Work to complete:
Repeat all of the data word for word so that only the pictures are missing from the copy.
(Given records Opens)
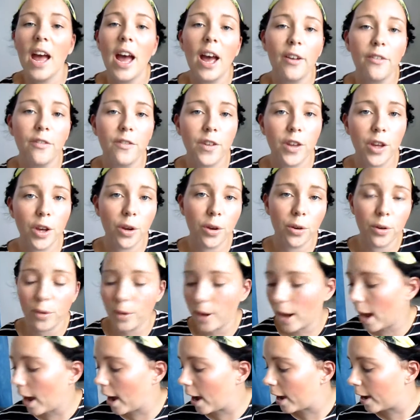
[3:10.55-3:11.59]
a few
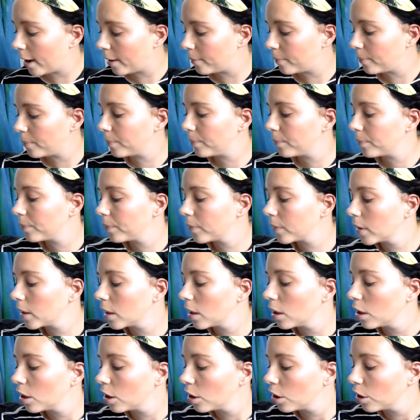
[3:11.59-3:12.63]

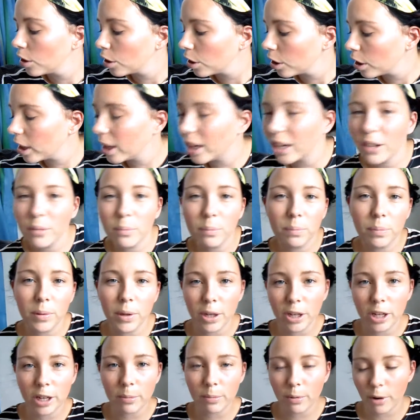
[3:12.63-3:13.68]
kind of
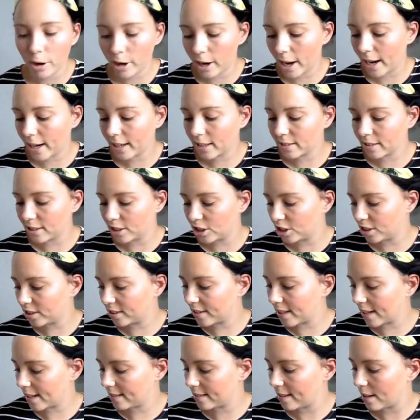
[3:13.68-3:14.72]
beauty products and just
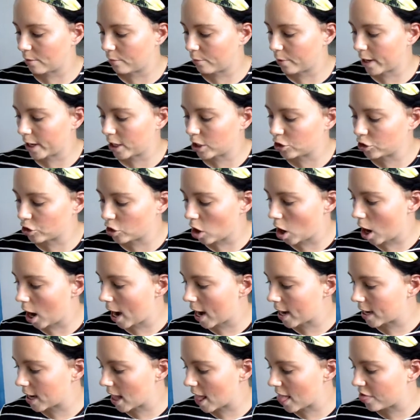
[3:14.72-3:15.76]
things that we
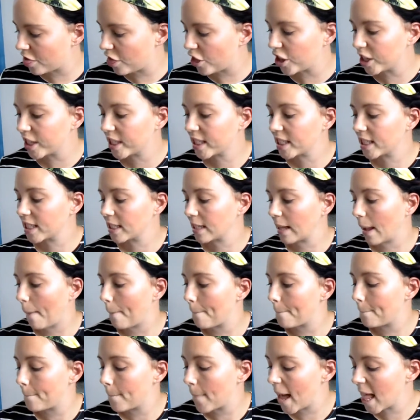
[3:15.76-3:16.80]
tried this
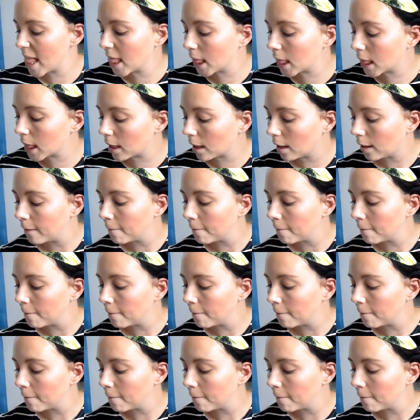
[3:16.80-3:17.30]
month.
(Given records Closes)
Written solution:
[3:10.55-3:11.59]
a few
[3:11.59-3:12.63]

[3:12.63-3:13.68]
kind of
[3:13.68-3:14.72]
beauty products and just
[3:14.72-3:15.76]
things that we
[3:15.76-3:16.80]
tried this
[3:16.80-3:17.30]
month.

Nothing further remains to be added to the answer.